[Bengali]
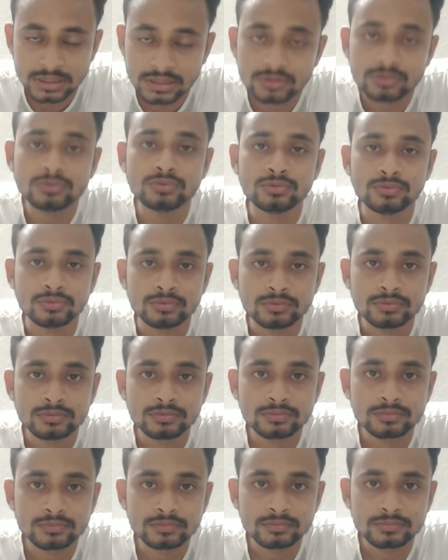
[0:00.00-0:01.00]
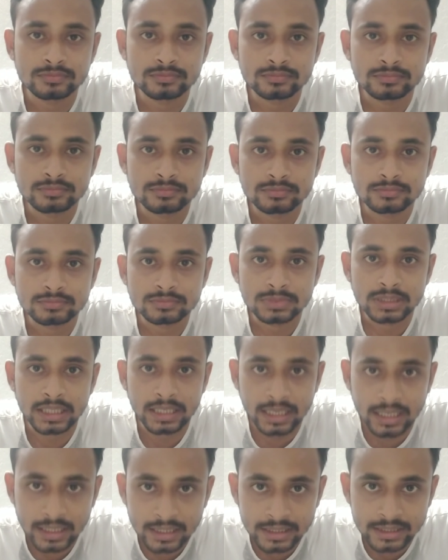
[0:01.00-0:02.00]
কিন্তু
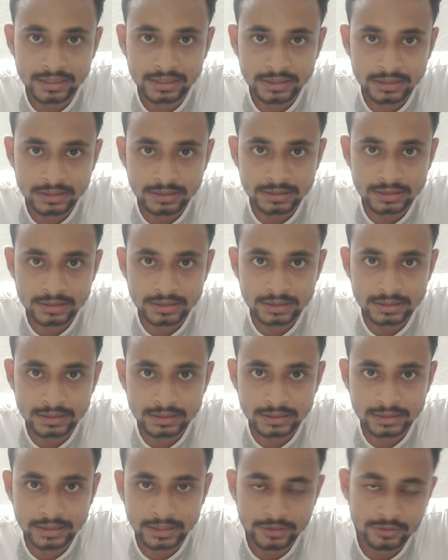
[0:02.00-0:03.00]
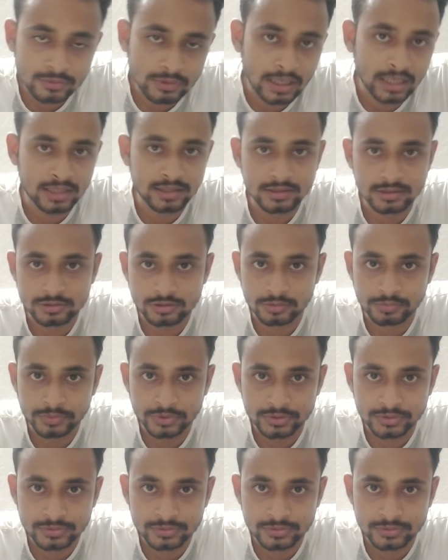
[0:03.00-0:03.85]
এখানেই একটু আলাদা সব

- - -

Write out all of the data above exactly, pictures excluded.

» Problem solution
[Bengali]
[0:00.00-0:01.00]
[0:01.00-0:02.00]
কিন্তু
[0:02.00-0:03.00]
[0:03.00-0:03.85]
এখানেই একটু আলাদা সব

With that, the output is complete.